§ INPUT RECORDS
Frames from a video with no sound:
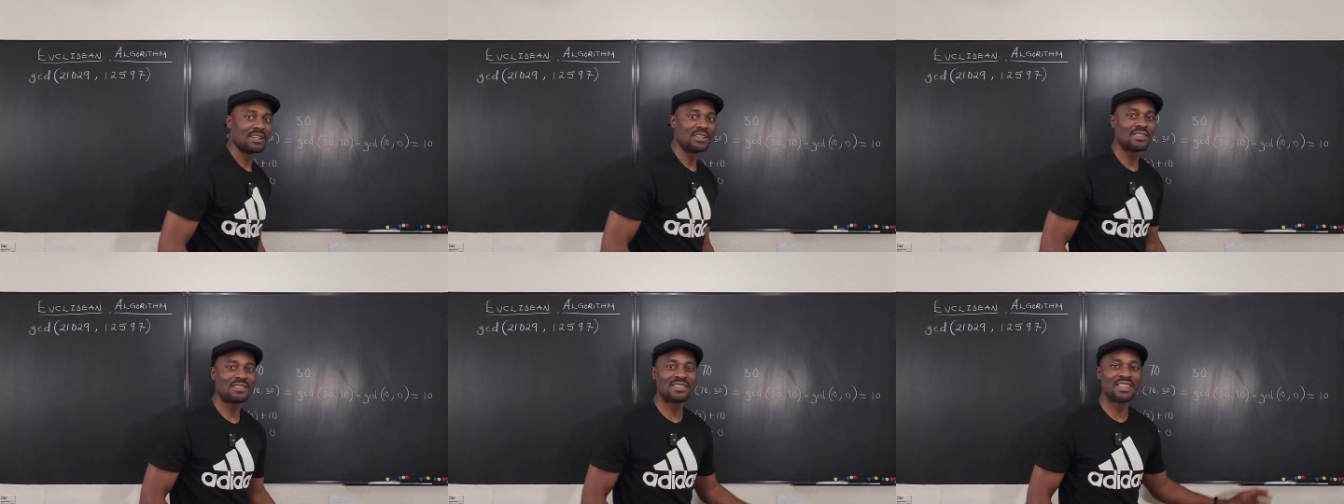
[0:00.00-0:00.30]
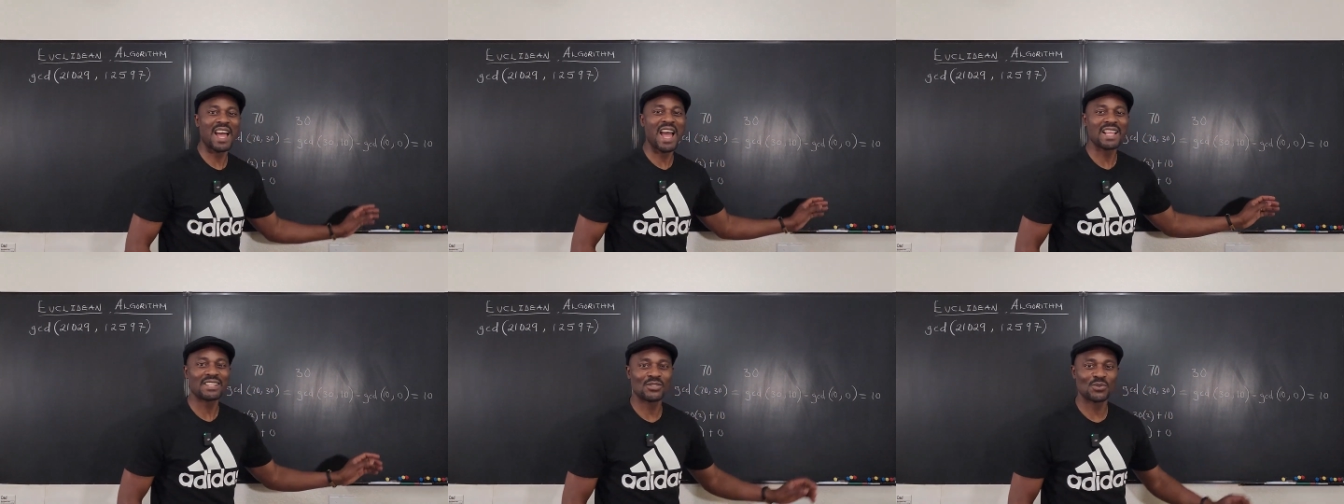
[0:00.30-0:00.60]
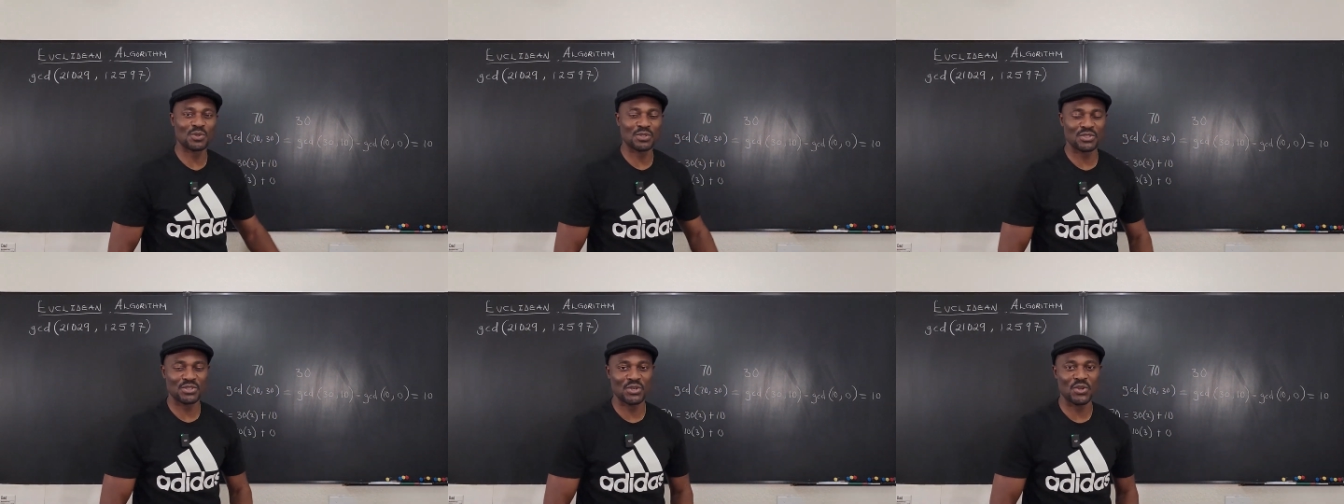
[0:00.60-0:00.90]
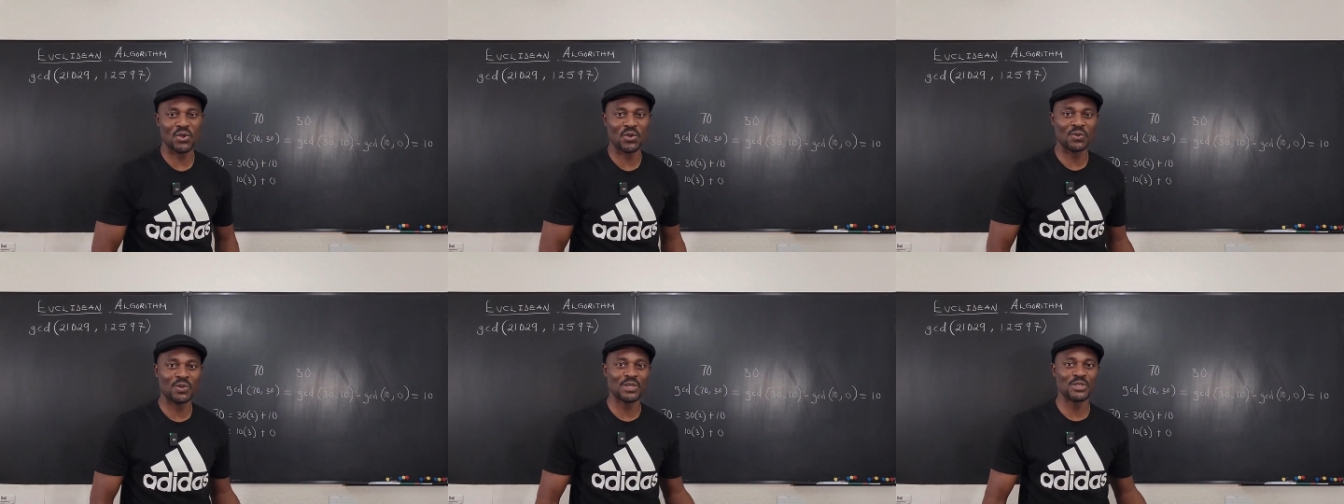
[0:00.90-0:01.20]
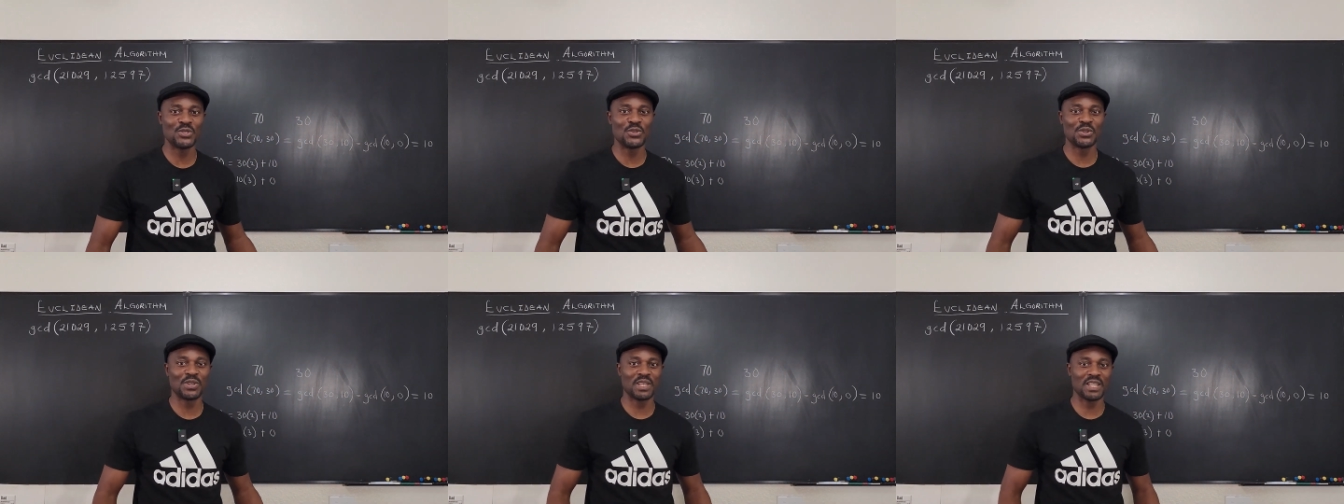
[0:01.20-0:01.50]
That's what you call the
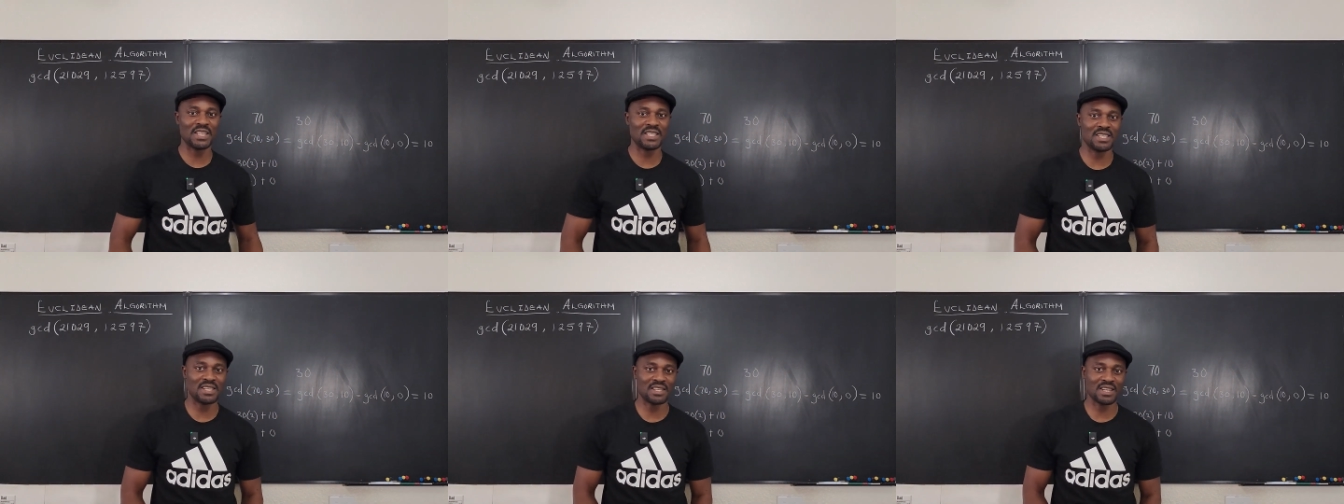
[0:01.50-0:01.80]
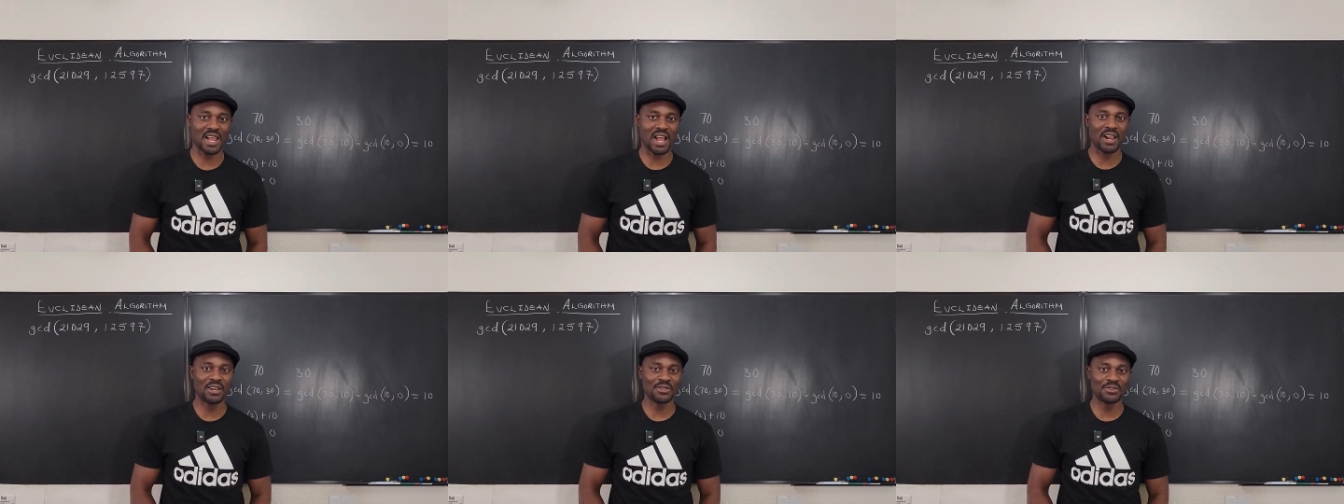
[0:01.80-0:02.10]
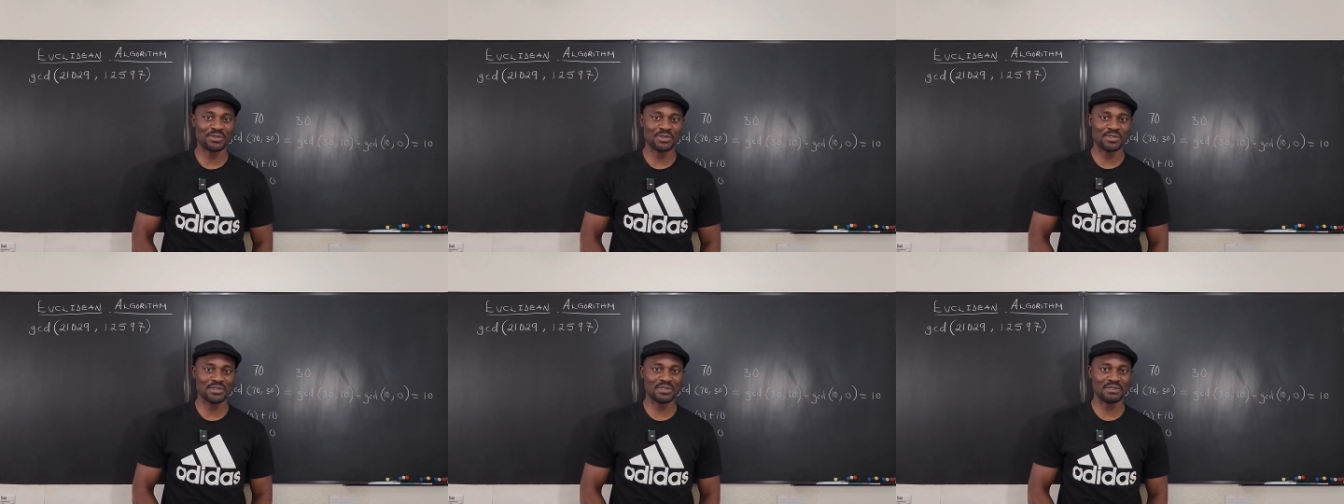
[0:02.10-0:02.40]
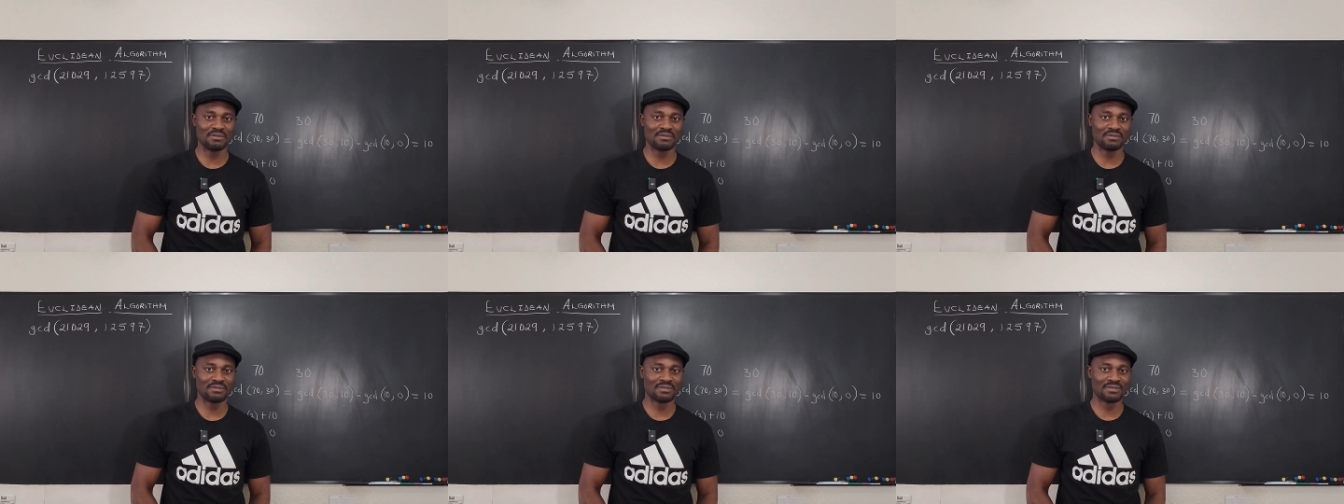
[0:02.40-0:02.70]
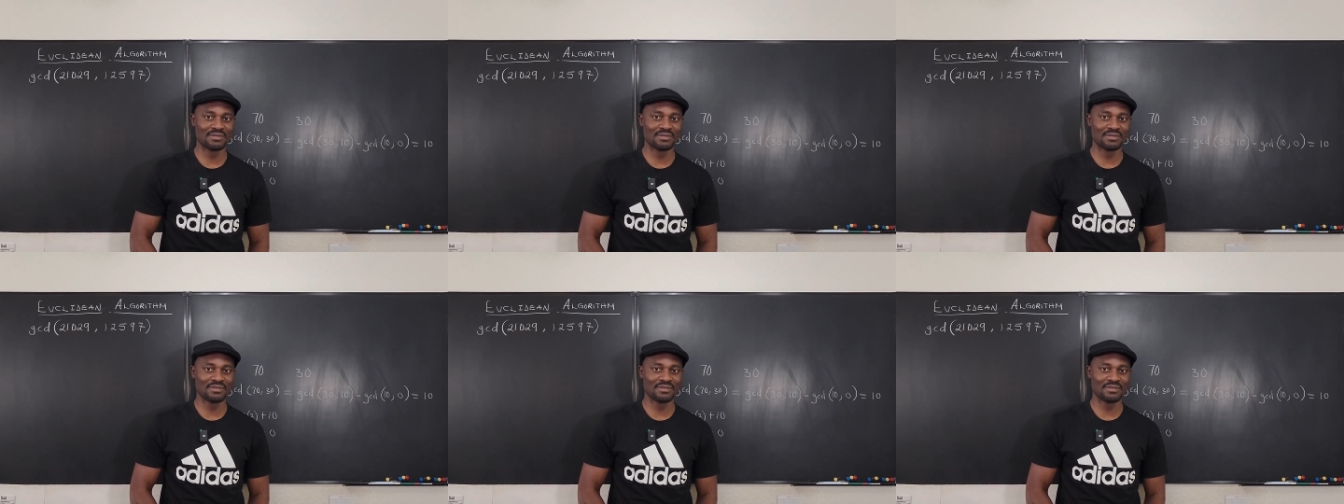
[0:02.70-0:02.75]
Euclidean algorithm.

§ WHAT IS BEING ASKED
Take the line containing "[0:01.20-0:01.50]" and every line after it through the end of the data, and write them out exactly, with no pictures.

§ ANSWER TO THIS PROBLEM
[0:01.20-0:01.50]
That's what you call the
[0:01.50-0:01.80]
[0:01.80-0:02.10]
[0:02.10-0:02.40]
[0:02.40-0:02.70]
[0:02.70-0:02.75]
Euclidean algorithm.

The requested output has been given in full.